Here’s how the NSynth works: The NSynth hardware accepts MIDI signals from a keyboard, DAW, or whatever. These MIDI commands are fed into an openFrameworks app that uses pre-compiled (with Machine Learning™!) samples from various instruments. This openFrameworks app combines and mixes these samples in relation to whatever the user inputs via the NSynth controller. If you’ve ever wanted to hear what the combination of a snare drum and a bassoon sounds like, this does it. Basically, you’re looking at a Kaoss pad controlling rompler that takes four samples and combines them, with the power of Neural Networks. The project comes with a set of pre-compiled and neural networked samples, but you can use this interface to mix your own samples, provided you have a beefy computer with an expensive GPU.

Not to undermine the work that went into this project, but thousands of synth heads will be disappointed by this project.
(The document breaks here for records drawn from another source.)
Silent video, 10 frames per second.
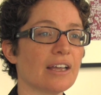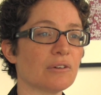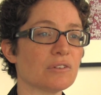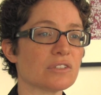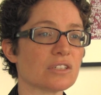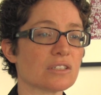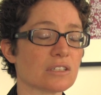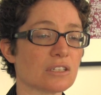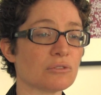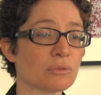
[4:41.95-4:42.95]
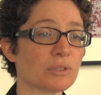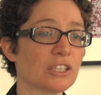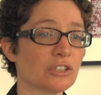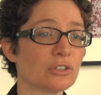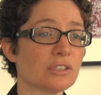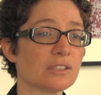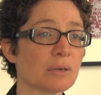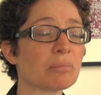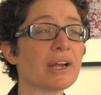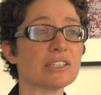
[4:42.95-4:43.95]
It was a really good
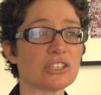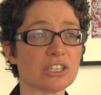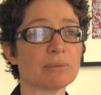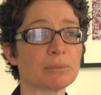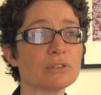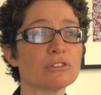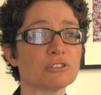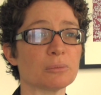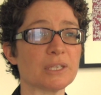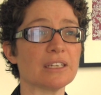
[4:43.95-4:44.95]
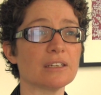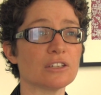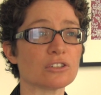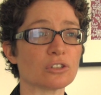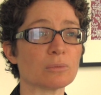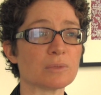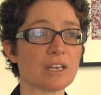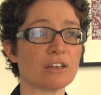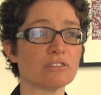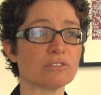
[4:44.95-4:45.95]
apprenticeship for me in terms
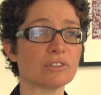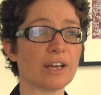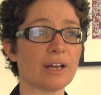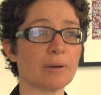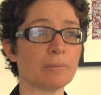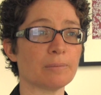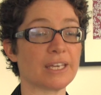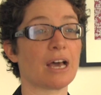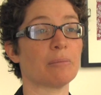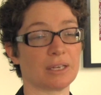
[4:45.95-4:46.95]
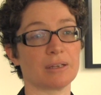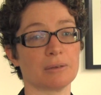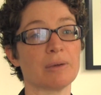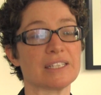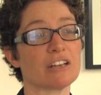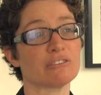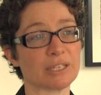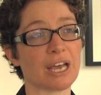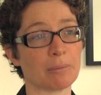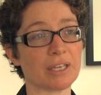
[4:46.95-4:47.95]
of becoming
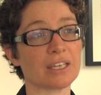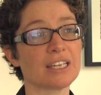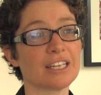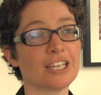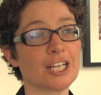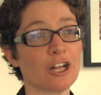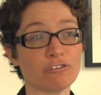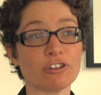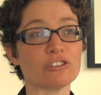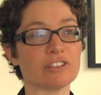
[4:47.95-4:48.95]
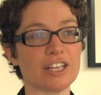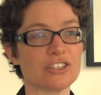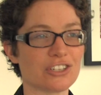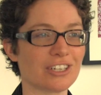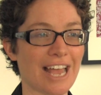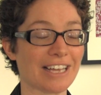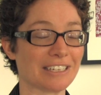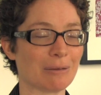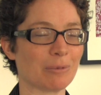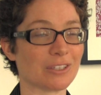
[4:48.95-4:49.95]
a full-fledged
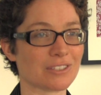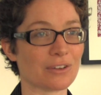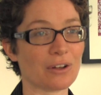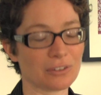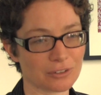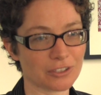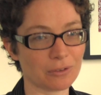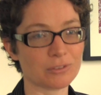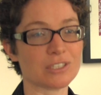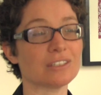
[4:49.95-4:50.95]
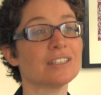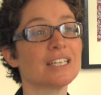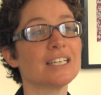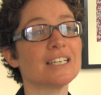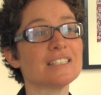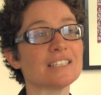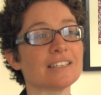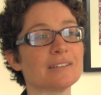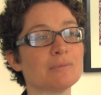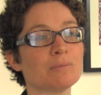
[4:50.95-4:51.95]
academic, a scholar, to
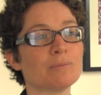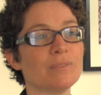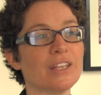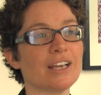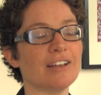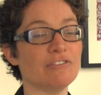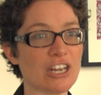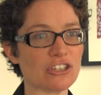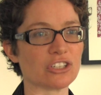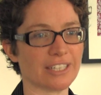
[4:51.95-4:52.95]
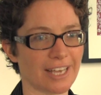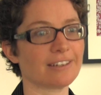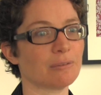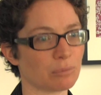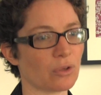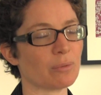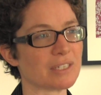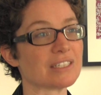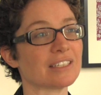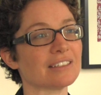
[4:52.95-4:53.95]
eventually get
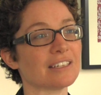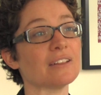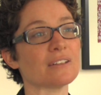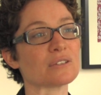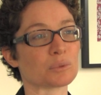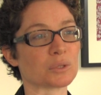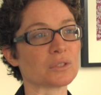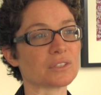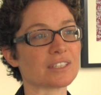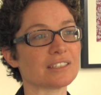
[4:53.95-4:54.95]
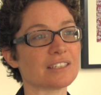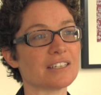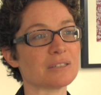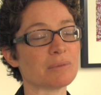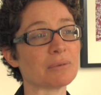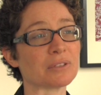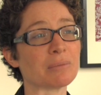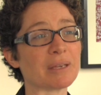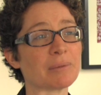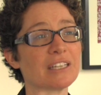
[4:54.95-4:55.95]
employment in this world and to be able
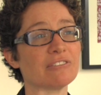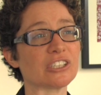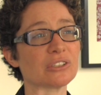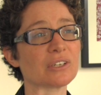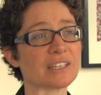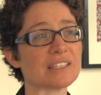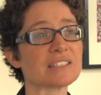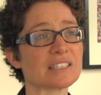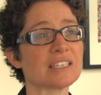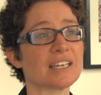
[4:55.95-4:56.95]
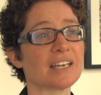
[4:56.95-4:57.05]
to make my living doing this.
The creation of new audio samples requires training with a GPU; the hardest and most computationally expensive part of neural networks is the training, not the performance. Without a nice graphics card, you’re limited to whatever samples Google has provided here.

Since this is Open Source, all the files are available, and it’s a project that uses a Raspberry Pi with a laser-cut enclosure, there is a huge demand for this machine learning Kaoss pad. The good news is that there’s a group buy on Hackaday.io, and there’s already a seller on Tindie should you want a bare PCB. You can, of course, roll your own, and the Digikey cart for all the SMD parts comes to about $40 USD. This doesn’t include the OLED ($2 from China), the Raspberry Pi, or the laser cut enclosure, but it’s a start. Of course, for those of you who haven’t passed the 0805 SMD solder test, it looks like a few people will be selling assembled versions (less Pi) for $50-$60.

Is it cool? Yes, but a basement-bound producer that wants to add this to a track will quickly learn that training machine learning algorithms cost far more than playing with machine algorithms. The hardware is neat, but brace yourself for disappointment. Just like AI suffered in the late 60s and the late 80s. We’re in the AI Renaissance Mk. 2, after all.